Dominik loves the place and he doesn’t want it to close down despite the medical center needing a severe infusion of cash. The previous management bungled things up badly, you see. He feels that the Cura Group is not the right people for the job, however, as those people are all about the bottom line. The whole place may be going bankrupt, but he can still treat Shauna like an asshole with a slice of sexual harassment on the side. Oh, what am I saying? It’s not sexual harassment if a hot guy in a romance novel comes on to you ten seconds after bumping into you in a professional setting – it’s sexy.
Mine at Last have a couple with pretty good chemistry in Dominik and Shauna, but their overall behavior in this story is all over the place, from unprofessional to reckless when it comes to mixing business with pleasure.

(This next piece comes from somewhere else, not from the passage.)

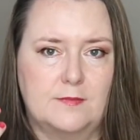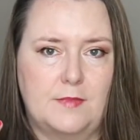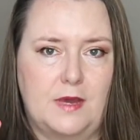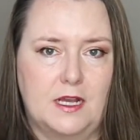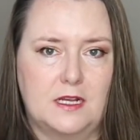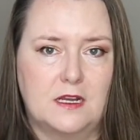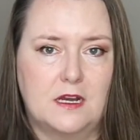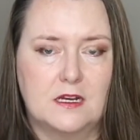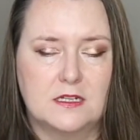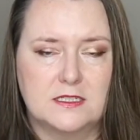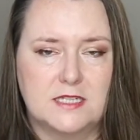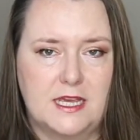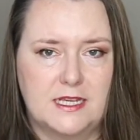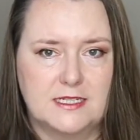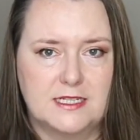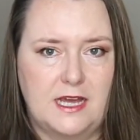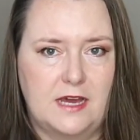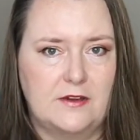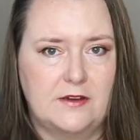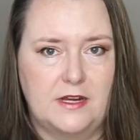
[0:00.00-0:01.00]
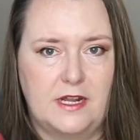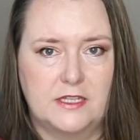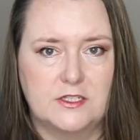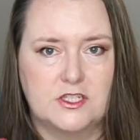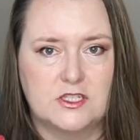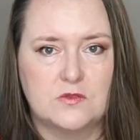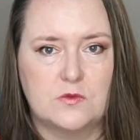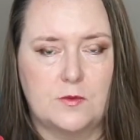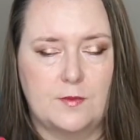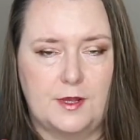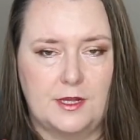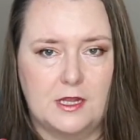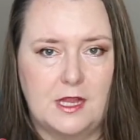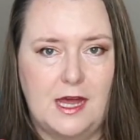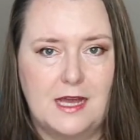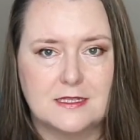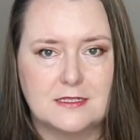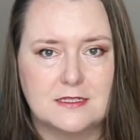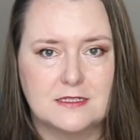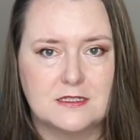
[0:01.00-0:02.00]
my contacts out and I just wear my
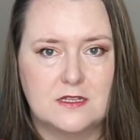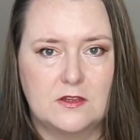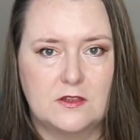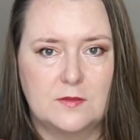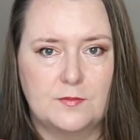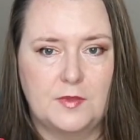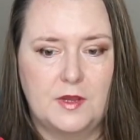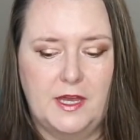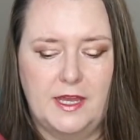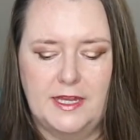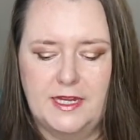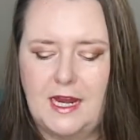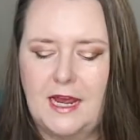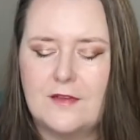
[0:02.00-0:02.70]
glasses on the plane.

Most damning is how Cole basically sells Shauna down the river and causes her to lose her job as well as her reputation, despite claiming that he loves her. This happens late in the story, and is wrapped up neatly because Cole loves her, will marry her, and a fortunate turn of events allows her to get a new job alongside Cole. Therefore, Cole never has to face the repercussions of his actions, because things turn out for the best despite his “I love the heroine, but I’ll go ahead and betray her confidence anyway just because I can” nonsense. I may feel sorry for Shauna if she wasn’t that idiot who made the first move that started their unprofessional affair.
In conclusion, Mine at Last has a plot that necessitates the characters doing silly things to further the conflict. If there is anything that works here, it works despite the overarching tomfoolery of the story.